Why Charter Communications could be in same ‘exclusive’ club as Amazon and Netflix

Why Charter Communications could be in same ‘exclusive’ club as Amazon and Netflix

Broadband subscriber growth easily tops estimates, suggesting to analysts that Charter could grow stronger during COVID-19

Charter Communications Inc. crushed broadband-subscriber estimates and showed improvement in its video-subscriber losses, fueling excitement about the company’s positioning both during and after the COVID-19 crisis.

The cable company added 563,000 residential internet customers in the March quarter, far above the 374,000 that analysts surveyed by FactSet had been expecting.

What’s more, estimates for that metric had already been “ratcheted up” after Charter US:CHTR issued an upbeat filing a few weeks back, MoffettNathanson analyst Craig Moffett wrote, making the company’s beat more impressive in his view.

Charter shares are up about 3% in afternoon trading despite earnings and revenue that came up shy of the consensus view.

While Charter saw shed 70,000 residential video subscribers, those losses were an improvement over the 152,000 the company shed in the prior March quarter. Charter is “so far the ONLY company to show improving video performance,” LightShed Partners analyst Richard Greenfield said in a tweet.

Analysts don’t mind video subscriber losses too much as the video business weighs on margins for Charter and other cable operators.

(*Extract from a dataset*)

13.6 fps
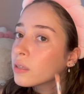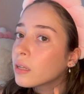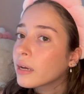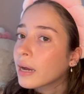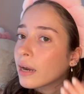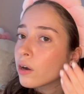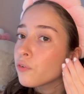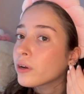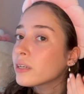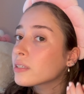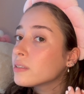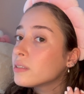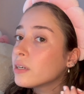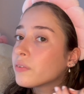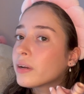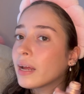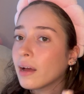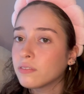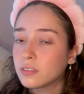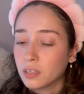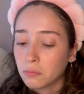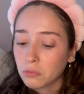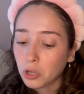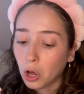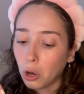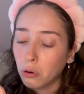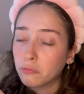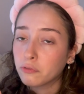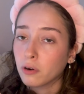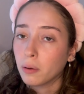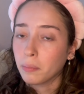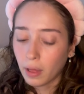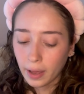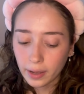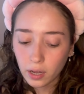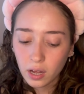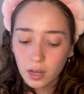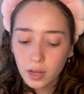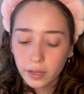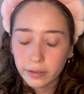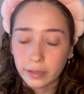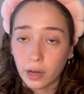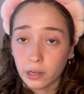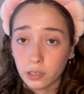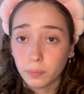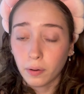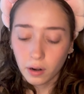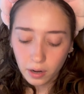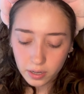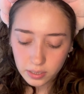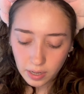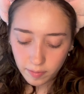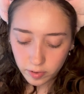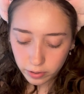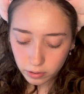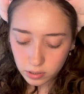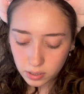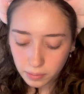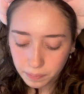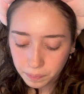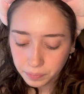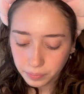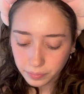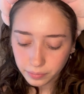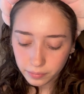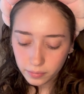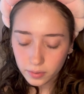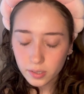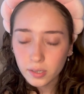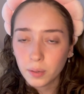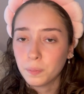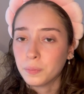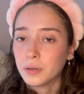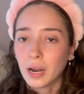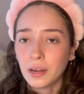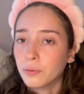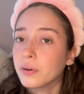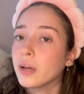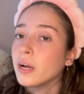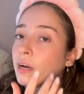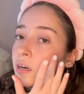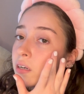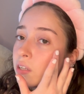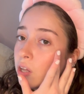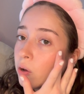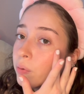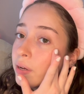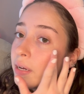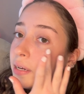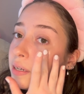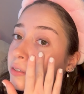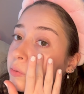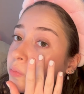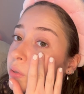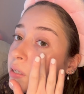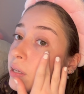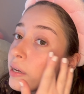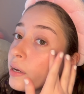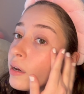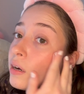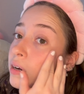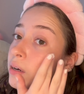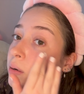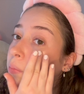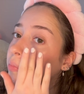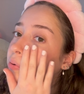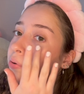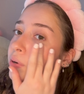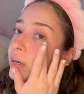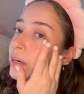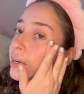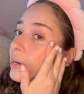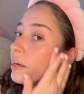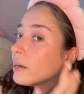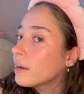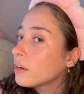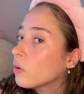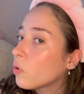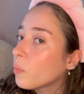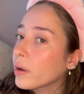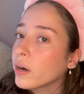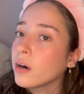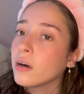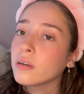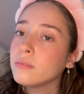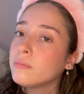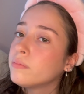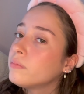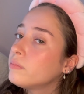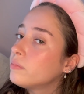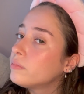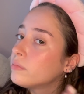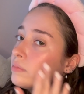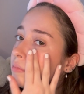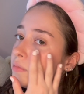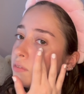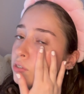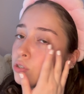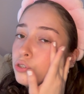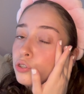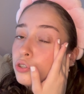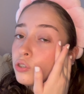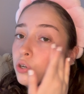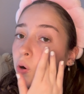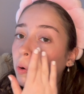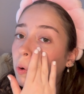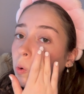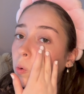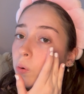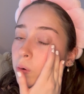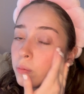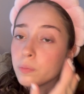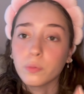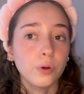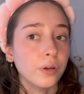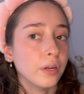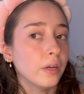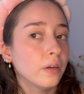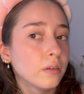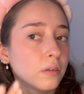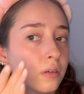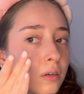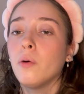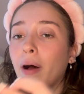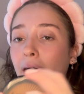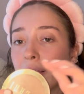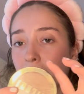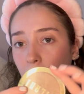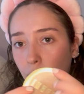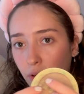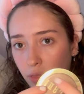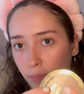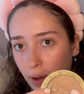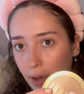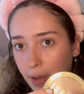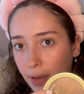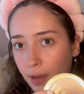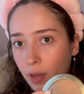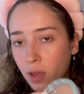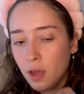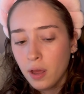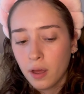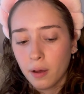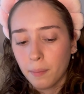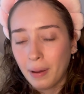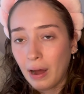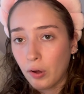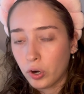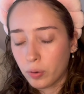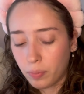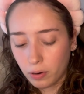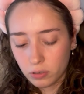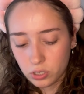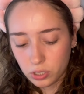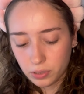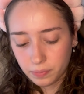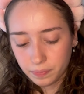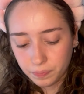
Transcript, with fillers: Like, I don't know if you guys can see, I already have some glow from, like, the other products I've used. But I don't care. Glowy is really pretty. And, oh my god, so pretty. Go back in with my powdered bronzer.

“In the current quarter Charter will cross a major milestone as high (80+%) EBITDA-margin residential data revenue will replace low-margin (10-15%) PayTV revenue as the primary revenue source for the company,” wrote Pivotal Research Group analyst Jeff Wlodarczak, who rates the stock a buy and elevated his price target to a Street-high $700 from $625.

Wlodarczak called the company’s report “bulletproof.”

Moffett wrote that reduced reliance on video is the heart of his bullish view on Charter’s stock because growth in broadband average revenue per user (ARPU) should “accelerate” as customers shed their video plans and move away from bundled discounts. At the same time, Charter’s “non-programming costs” should drop along with video subscribers.

“All of that seems to be playing out according to script; indeed, the COVID crisis seems only to be accelerating this trend as churn falls and activity levels therefore decline,” wrote Moffett, who has a buy rating and $574 target price on th stock.

He suggested that Charter may have proven with its latest report that it belongs in the “exclusive” club of companies that could emerge “for whom the coronavirus is more opportunity than crisis,” especially as the demand for strong broadband connection grows.

While Charter’s stock is “widely held, and widely liked,” shares of Amazon.com Inc. US:AMZN, Apple Inc. US:AAPL, Facebook Inc. US:FB, and Netflix Inc. US:NFLX are too, and those companies are “viewed as long term structural winners,” Moffett said. “Today’s results make the case that Charter should perhaps be viewed the same way. Cable’s advantaged infrastructure will do more than just persevere through the crisis.”

Charter shares have gained 5.1% so far this year, as the S&P 500 US:SPX has declined 12%.